--- START ---

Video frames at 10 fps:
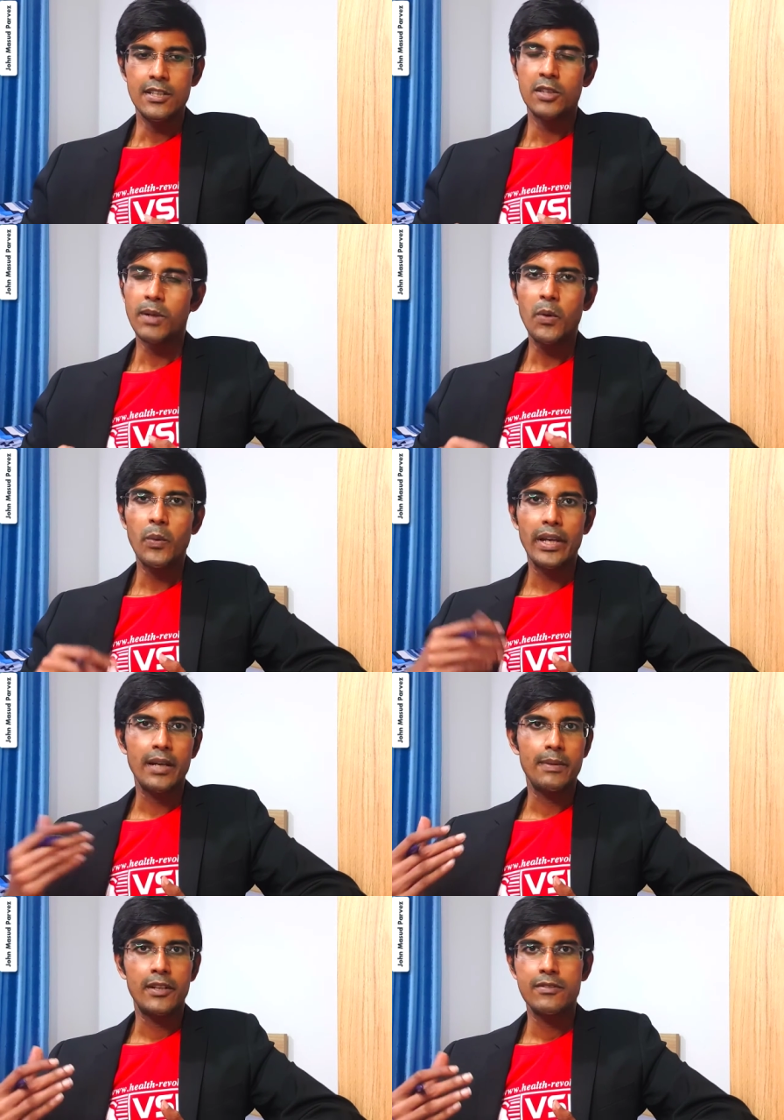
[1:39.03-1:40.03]
Normally, I wake
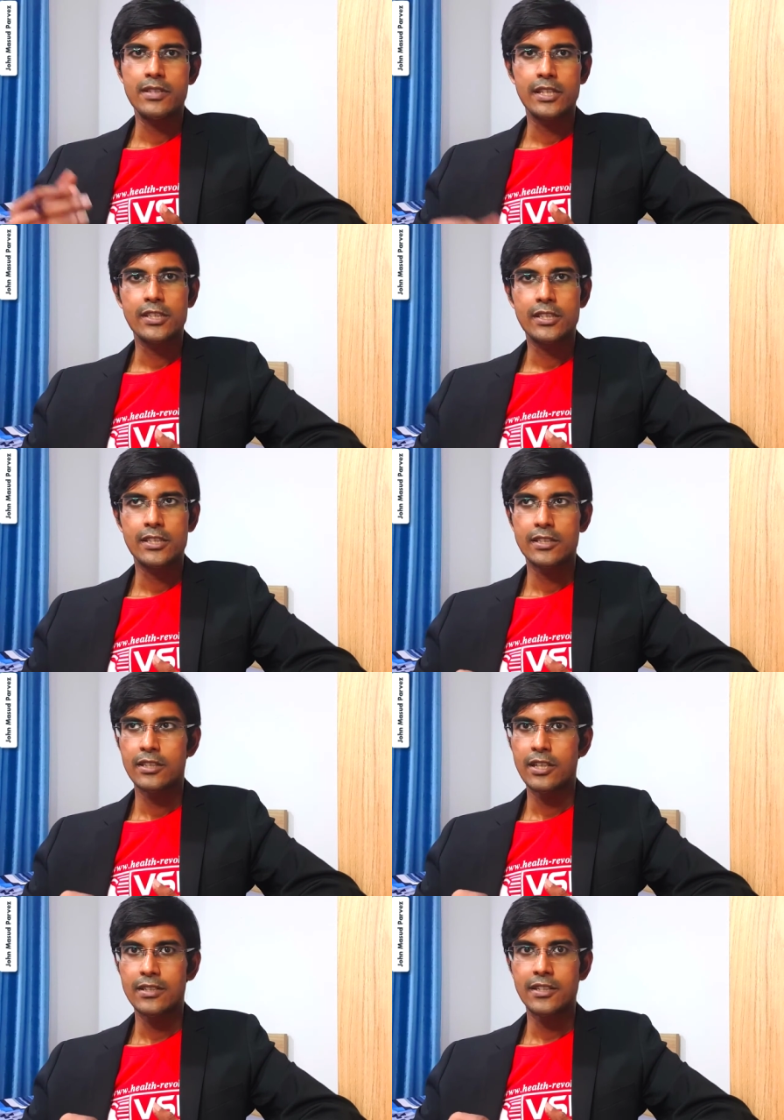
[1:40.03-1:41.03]
up around
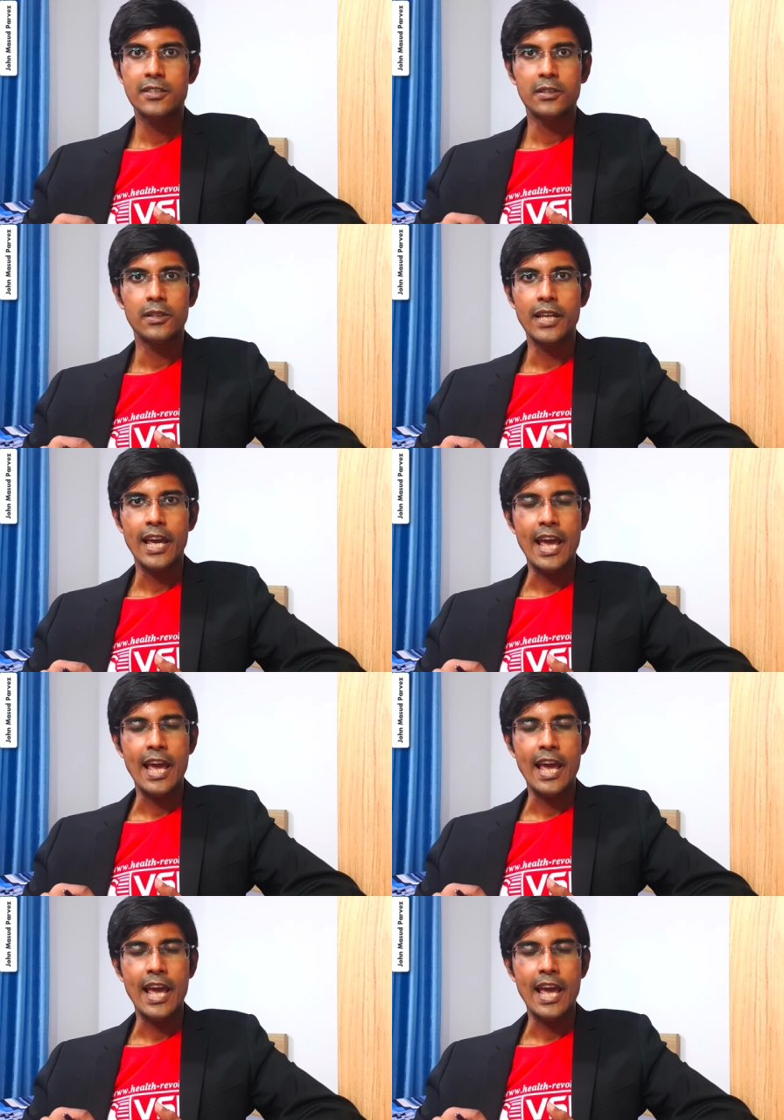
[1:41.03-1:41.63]
6:30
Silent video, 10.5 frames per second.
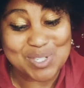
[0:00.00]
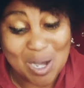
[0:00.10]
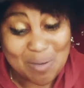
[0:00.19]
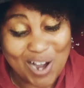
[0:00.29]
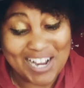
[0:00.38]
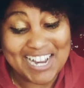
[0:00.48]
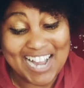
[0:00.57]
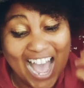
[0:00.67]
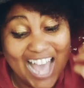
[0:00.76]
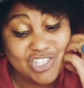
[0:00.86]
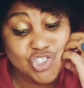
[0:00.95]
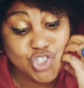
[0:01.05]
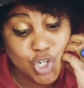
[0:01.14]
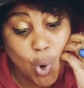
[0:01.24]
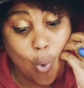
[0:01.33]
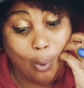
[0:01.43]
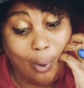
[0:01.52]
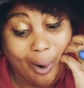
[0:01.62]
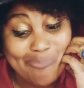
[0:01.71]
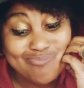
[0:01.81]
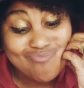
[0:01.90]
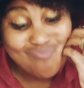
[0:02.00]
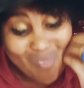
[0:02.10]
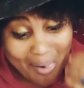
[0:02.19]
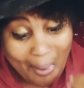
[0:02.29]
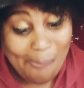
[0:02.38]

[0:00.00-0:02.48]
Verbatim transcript: Come on, guys, chew!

--- END ---

# Requirement
What's needed is a word-for-word retyping of the listing, minus its pictures.

# Problem solution
Video frames at 10 fps:
[1:39.03-1:40.03]
Normally, I wake
[1:40.03-1:41.03]
up around
[1:41.03-1:41.63]
6:30
Silent video, 10.5 frames per second.
[0:00.00]
[0:00.10]
[0:00.19]
[0:00.29]
[0:00.38]
[0:00.48]
[0:00.57]
[0:00.67]
[0:00.76]
[0:00.86]
[0:00.95]
[0:01.05]
[0:01.14]
[0:01.24]
[0:01.33]
[0:01.43]
[0:01.52]
[0:01.62]
[0:01.71]
[0:01.81]
[0:01.90]
[0:02.00]
[0:02.10]
[0:02.19]
[0:02.29]
[0:02.38]

[0:00.00-0:02.48]
Verbatim transcript: Come on, guys, chew!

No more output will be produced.